L’accumulation de protéines dans l’espace suprachoroïdien augmente la pression oncotique tissulaire 1). Cela provoque une accumulation de liquide dans l’espace suprachoroïdien, formant un décollement choroïdien. L’exsudation chronique entraîne une décompensation de l’épithélium pigmentaire rétinien (EPR), perturbant le transport de l’eau par les canaux ioniques, ce qui conduit à un décollement de rétine exsudatif.
Stimulé par la concentration élevée de protéines et la phagocytose de l’EPR, celui-ci migre et prolifère dans l’espace sous-rétinien, formant un motif en taches de léopard 1).
Il existe une hypothèse selon laquelle la sclère épaissie comprime les veines vortiqueuses, entravant le retour veineux de la choroïde. L’œil humain possède normalement 3 à 8 veines vortiqueuses, mais dans les cas d’UES, il a été rapporté qu’elles sont moins nombreuses, de 2 à 41). Brockhurst a rapporté une amélioration après décompression des veines vortiqueuses dans 10 yeux microphthalmiques avec UES1).
Ces dernières années, on s’intéresse à la possibilité que l’UES (en particulier de type III) et la CSC soient liées via le spectre pachychoroïdien (groupe de maladies basées sur un épaississement choroïdien). Spaide et al. ont proposé la surcharge veineuse choroïdienne (venous overload choroidopathy) comme base physiopathologique commune 5). La CSC et l’UES partagent un œil court, un épaississement scléral, des troubles circulatoires choroïdiens et une accumulation de liquide dans l’espace suprachoroïdien 7). Cependant, le décollement de l’épithélium pigmentaire (PED), les fuites localisées de l’EPR, les traînées gravitationnelles et la fibrine sont rares dans l’UES et sont considérés comme des signes spécifiques de la CSC 7).
Kumarasamy et al. (2026) ont rapporté un cas présentant une CSC chronique dans un œil et une UES de type III dans l’œil controlatéral, montrant que les deux maladies se situent sur le spectre de la choroidopathie par surcharge veineuse 5).
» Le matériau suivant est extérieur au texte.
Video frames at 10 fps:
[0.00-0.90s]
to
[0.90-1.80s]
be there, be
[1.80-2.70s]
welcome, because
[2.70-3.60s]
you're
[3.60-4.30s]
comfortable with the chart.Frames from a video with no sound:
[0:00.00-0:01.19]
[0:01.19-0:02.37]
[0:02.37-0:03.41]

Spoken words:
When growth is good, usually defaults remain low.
Des tentatives d’application du shunt Ex-PRESS, utilisé dans la chirurgie du glaucome, au traitement de l’UES ont été rapportées.
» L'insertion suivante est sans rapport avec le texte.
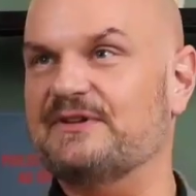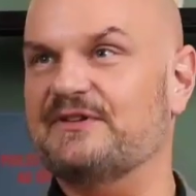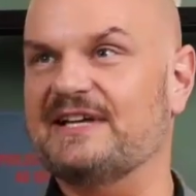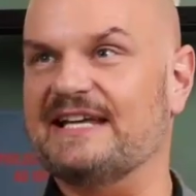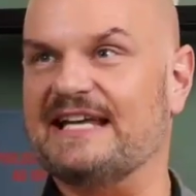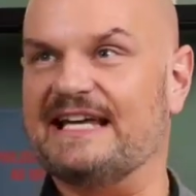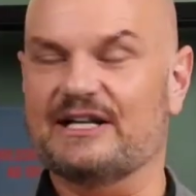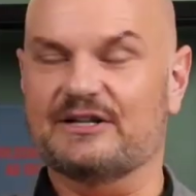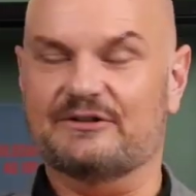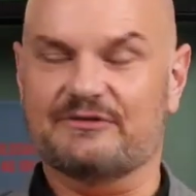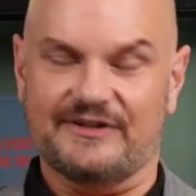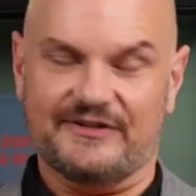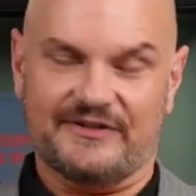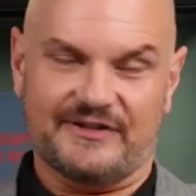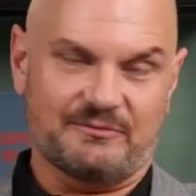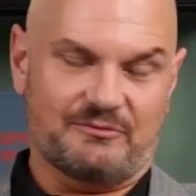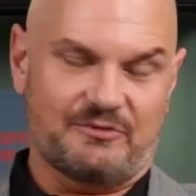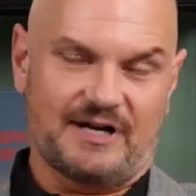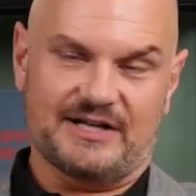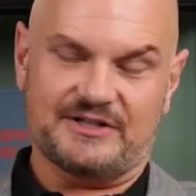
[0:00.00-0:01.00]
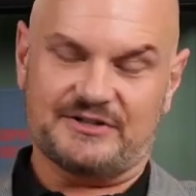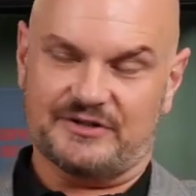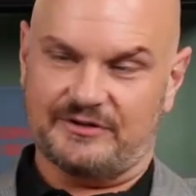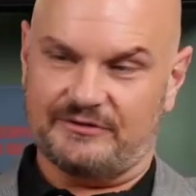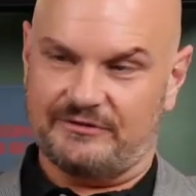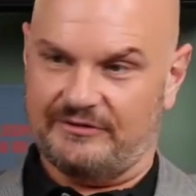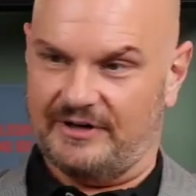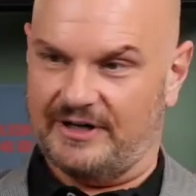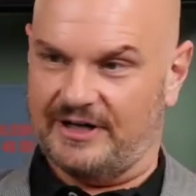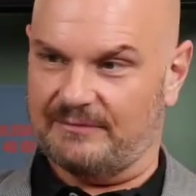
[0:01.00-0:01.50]
you're seeing increasing
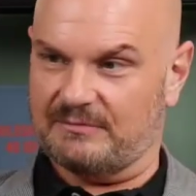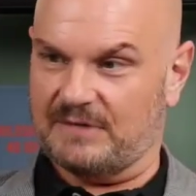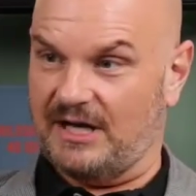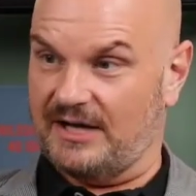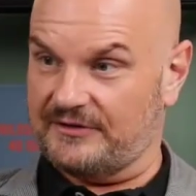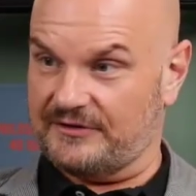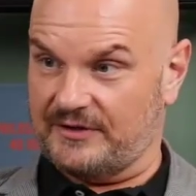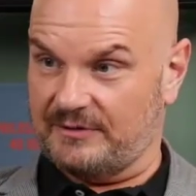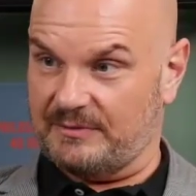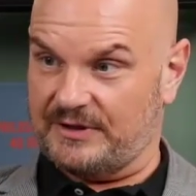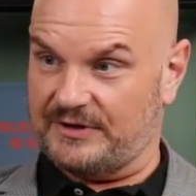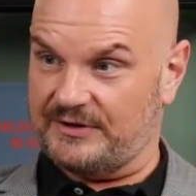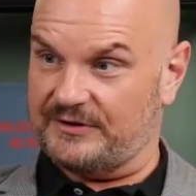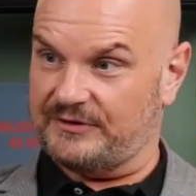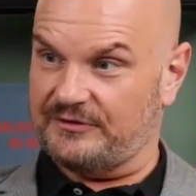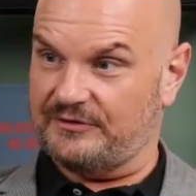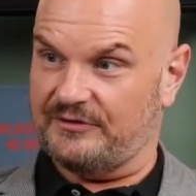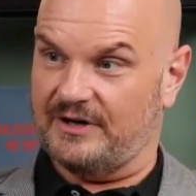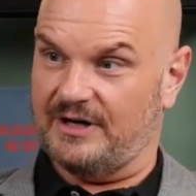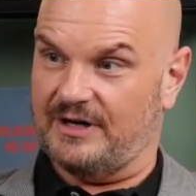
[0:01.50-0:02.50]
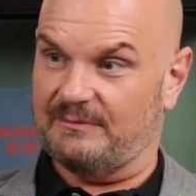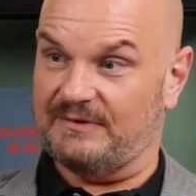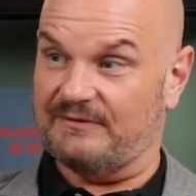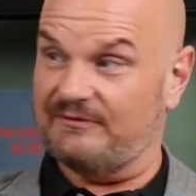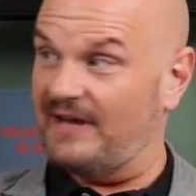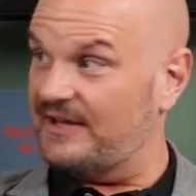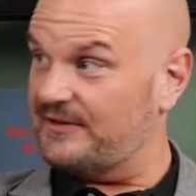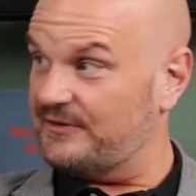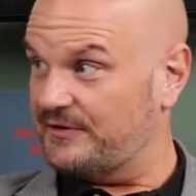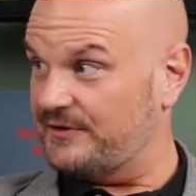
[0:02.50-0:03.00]
pressure from customers, from
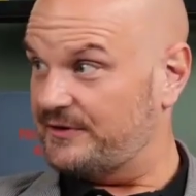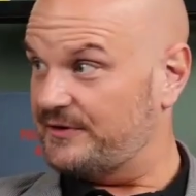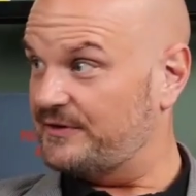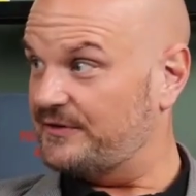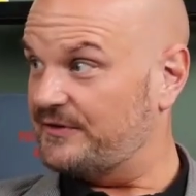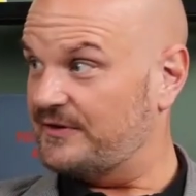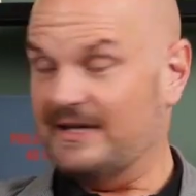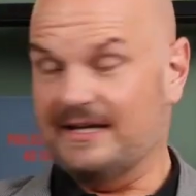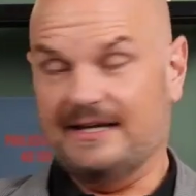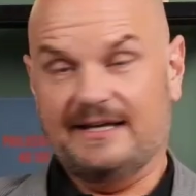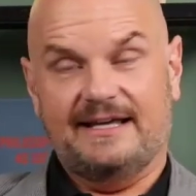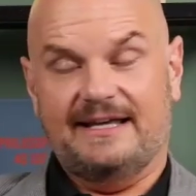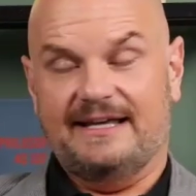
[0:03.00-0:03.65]
investors,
Yepez et al. ont rapporté l’insertion d’un shunt Ex-PRESS via une incision conjonctivale et une sclérotomie oblique dans 3 yeux atteints d’UES de type II, avec résolution de l’épanchement choroïdien dans les 48 heures1). Aucune récidive n’a été observée lors du suivi de 1 à 2 ans.
La faible invasivité est un avantage, mais les données sur les résultats à long terme et l’adaptation à d’autres types sont encore limitées.
Depuis la pandémie de COVID-19, plusieurs cas d’UES après vaccination ont été rapportés 2). On suppose que les adjuvants contenus dans les vaccins pourraient déclencher le syndrome de Shoenfeld (syndrome auto-immun/inflammatoire) et conduire à une exsudation uvéale 2). La relation causale n’est pas établie et, à l’heure actuelle, il ne s’agit que de rapports de cas montrant une association temporelle entre la vaccination et l’UES.
Des recherches sont en cours pour comprendre l’UES et la CSC de manière intégrée sous un mécanisme commun de surcharge veineuse choroïdienne 5)7). Si ce concept est établi, il pourrait conduire à l’identification de cibles thérapeutiques communes aux deux maladies.